Collected data:
^^^^

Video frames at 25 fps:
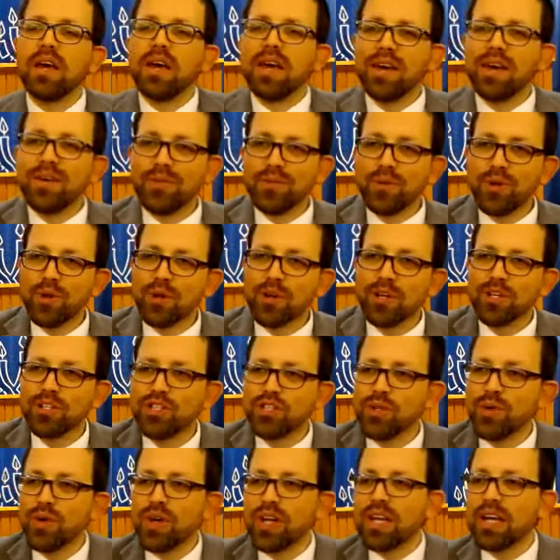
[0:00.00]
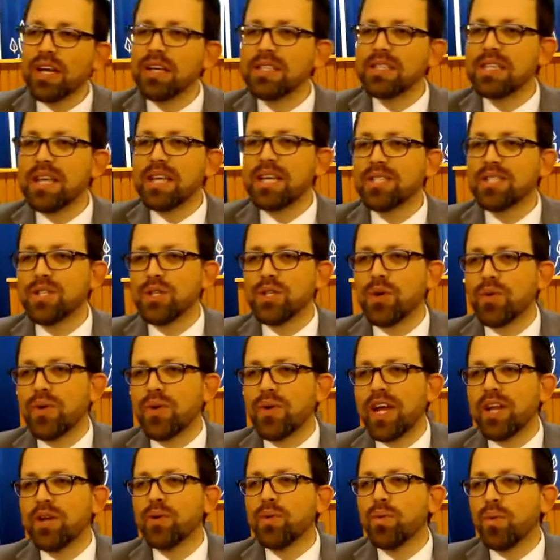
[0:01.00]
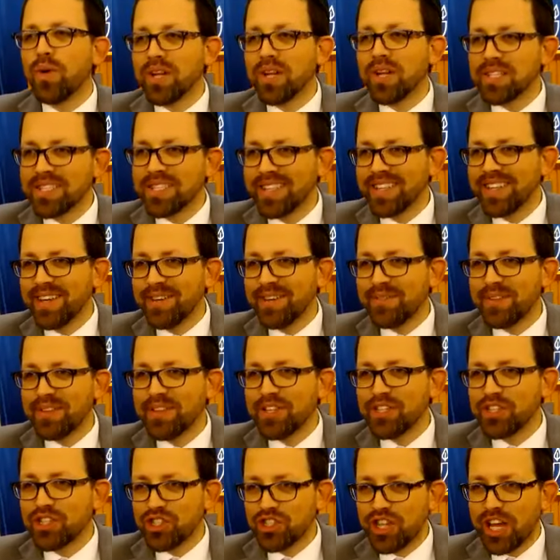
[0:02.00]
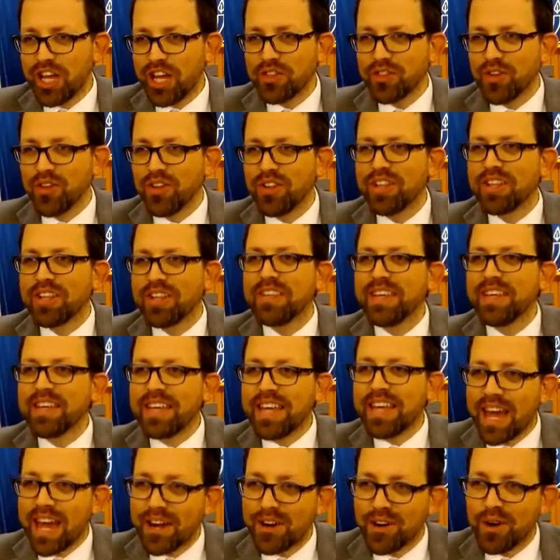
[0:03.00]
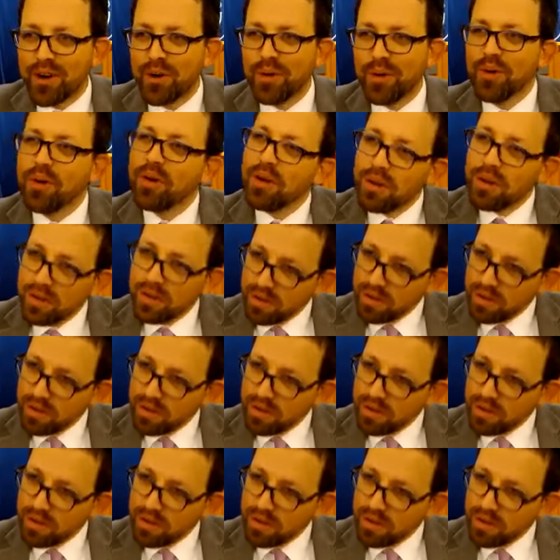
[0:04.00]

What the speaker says: If you're a Jew in Alsace-Lorraine who wants to live in the shtetl, in the ghetto,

^^^^

Work instructions: Return all records above verbatim without their pictures.

Solution to this exercise:
Video frames at 25 fps:
[0:00.00]
[0:01.00]
[0:02.00]
[0:03.00]
[0:04.00]

What the speaker says: If you're a Jew in Alsace-Lorraine who wants to live in the shtetl, in the ghetto,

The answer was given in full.